§ **To do**: If a line holds an image, leave the image out; write out everything else in the records exactly.

——————————

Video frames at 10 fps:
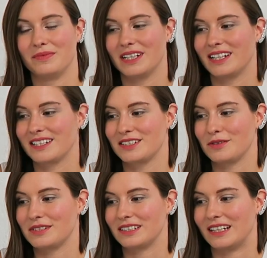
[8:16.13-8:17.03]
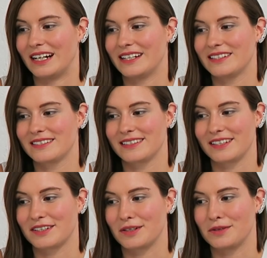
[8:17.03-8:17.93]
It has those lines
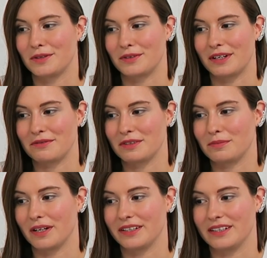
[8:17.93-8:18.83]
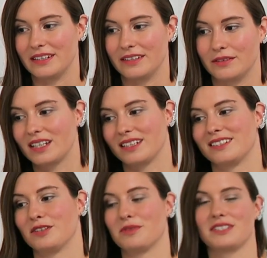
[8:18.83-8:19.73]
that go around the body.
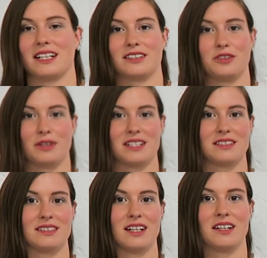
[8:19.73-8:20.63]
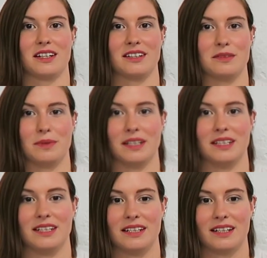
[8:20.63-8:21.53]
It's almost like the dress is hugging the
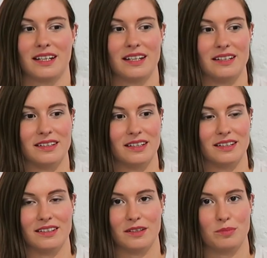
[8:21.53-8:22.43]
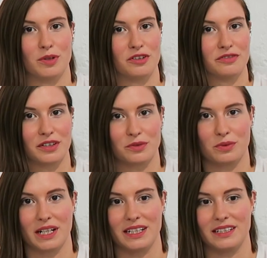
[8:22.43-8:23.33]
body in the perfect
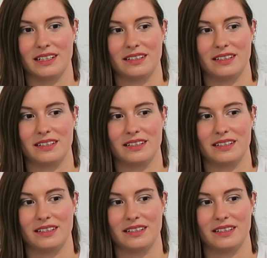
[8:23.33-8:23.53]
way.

——————————

§ **Response below**:
Video frames at 10 fps:
[8:16.13-8:17.03]
[8:17.03-8:17.93]
It has those lines
[8:17.93-8:18.83]
[8:18.83-8:19.73]
that go around the body.
[8:19.73-8:20.63]
[8:20.63-8:21.53]
It's almost like the dress is hugging the
[8:21.53-8:22.43]
[8:22.43-8:23.33]
body in the perfect
[8:23.33-8:23.53]
way.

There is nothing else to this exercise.